From the table, we can see that the two-seam fastball, the curveball and the changeup are all pitches that tend to move slightly "up" relative to the league average pitcher as the Tommy John surgery approaches. This could be a coincidence, but these are the three pitches where we may expect the most horizontal break per the image.
The remaining four pitches all show more break down relative to the league average pitcher as the Tommy John surgery season nears. As the complement to the observation above, these are the four pitch types where on average we could expect the least amount of horizontal movement.
To understand a little bit about the effect that additional or reduced pitch movement can have on results, we can refer to Dave Allen's wonderful set of articles at Baseball Analysts. He shows how four-seam fastballs are most successful with significant vertical "rise", in particular for same-handed hitters.
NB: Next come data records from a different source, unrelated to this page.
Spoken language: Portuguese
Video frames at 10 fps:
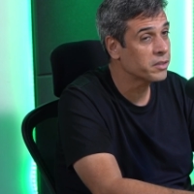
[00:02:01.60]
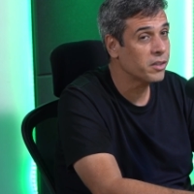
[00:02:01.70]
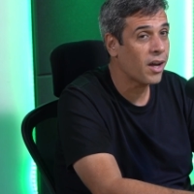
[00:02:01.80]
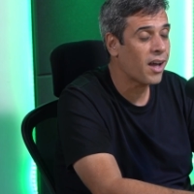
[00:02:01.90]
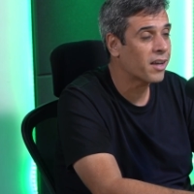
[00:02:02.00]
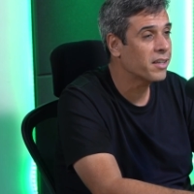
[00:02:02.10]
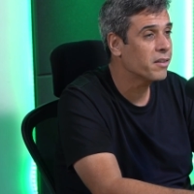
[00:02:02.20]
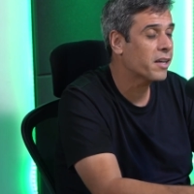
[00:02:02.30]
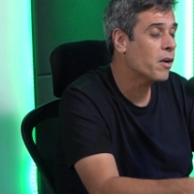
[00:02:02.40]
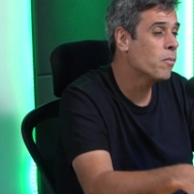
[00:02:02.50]
que ah,
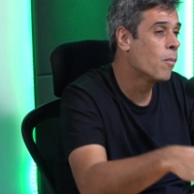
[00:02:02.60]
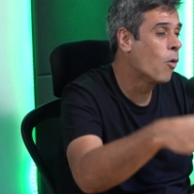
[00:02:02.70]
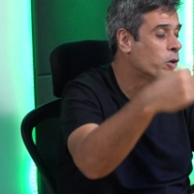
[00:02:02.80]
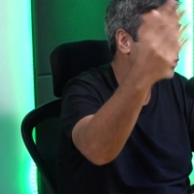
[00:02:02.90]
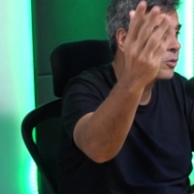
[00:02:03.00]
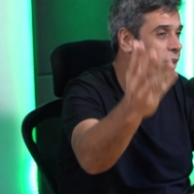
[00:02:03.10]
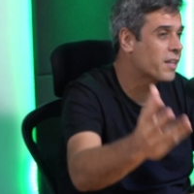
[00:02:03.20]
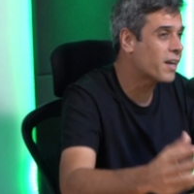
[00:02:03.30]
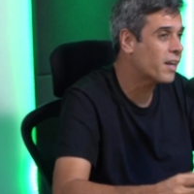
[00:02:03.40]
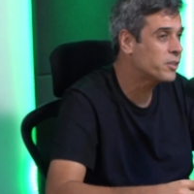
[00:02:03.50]
aquele cara é um monstro,
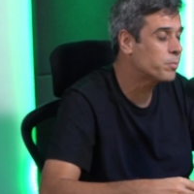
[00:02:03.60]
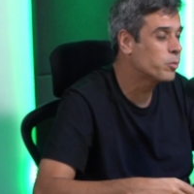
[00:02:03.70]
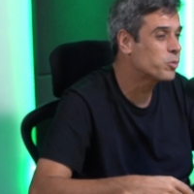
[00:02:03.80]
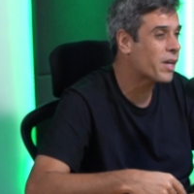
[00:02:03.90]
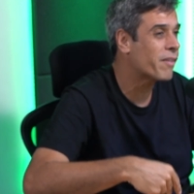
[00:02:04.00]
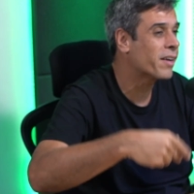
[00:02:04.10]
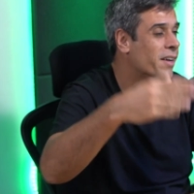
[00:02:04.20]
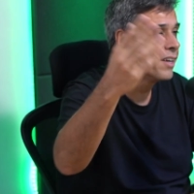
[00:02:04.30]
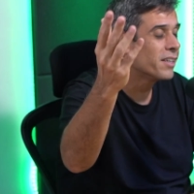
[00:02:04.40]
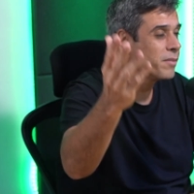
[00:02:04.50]
aquele cara expulsava,
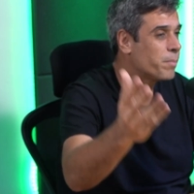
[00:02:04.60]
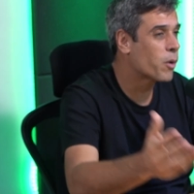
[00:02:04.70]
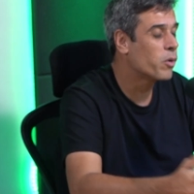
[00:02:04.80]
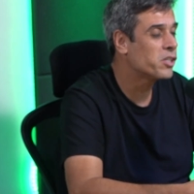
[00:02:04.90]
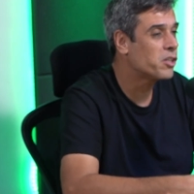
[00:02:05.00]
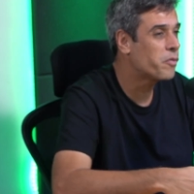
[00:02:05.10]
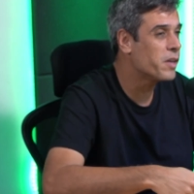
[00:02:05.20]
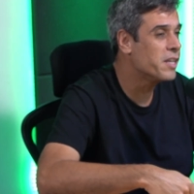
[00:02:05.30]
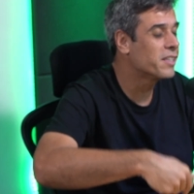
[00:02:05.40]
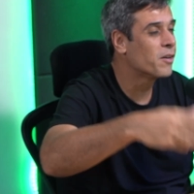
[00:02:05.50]
pegou gente
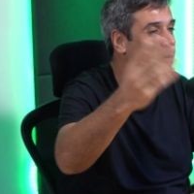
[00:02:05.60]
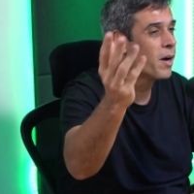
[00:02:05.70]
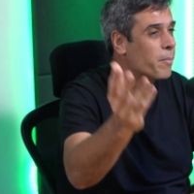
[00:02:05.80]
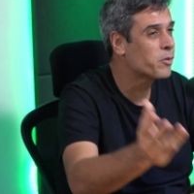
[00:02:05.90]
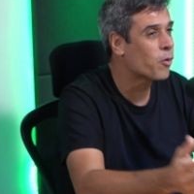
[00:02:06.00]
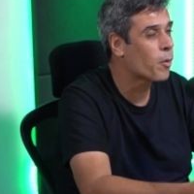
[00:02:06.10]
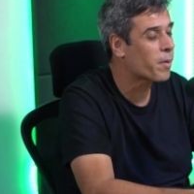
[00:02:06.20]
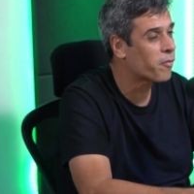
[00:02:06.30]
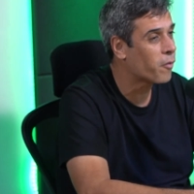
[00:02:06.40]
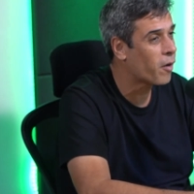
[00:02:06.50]
ferida no campo e jogou
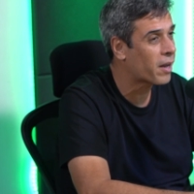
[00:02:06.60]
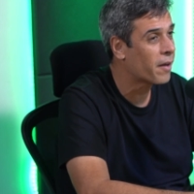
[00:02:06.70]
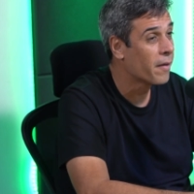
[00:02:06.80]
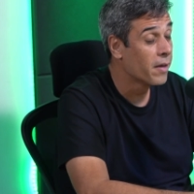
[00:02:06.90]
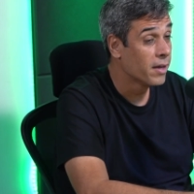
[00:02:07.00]
para fora.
Two-seamers are also best against same-handed hitters, but alternatively are most effective when thrown with a lot of vertical "sink". Cutters that break to the catcher's right are best, and changeups with significant vertical movement are best.
In his curveball discussion, he gives a good visualization of the change in run value versus movement in a series of graphs. From these graphs we can see some areas where the slope is quite steep, suggesting that a delta of an inch of movement can actually make a noticeable different in pitch results.
Given Allen's findings, we can see that pitchers approaching their Tommy John surgery tend to see their fastball movement wane in the wrong direction for success. It is possible that the loss of velocity observed in the previous study is related to the loss of four-seam fastball "rise", as we saw earlier a reported link between velocity and vertical movement.
Alas, I'm left at this point without knowing of any particular related research into this type of question that could question or provide more support for these findings. I will hope again that someone in the biomechanics research field or otherwise might be able to shed some light on these small differences in relation to any of their own results from other studies or empirical observations.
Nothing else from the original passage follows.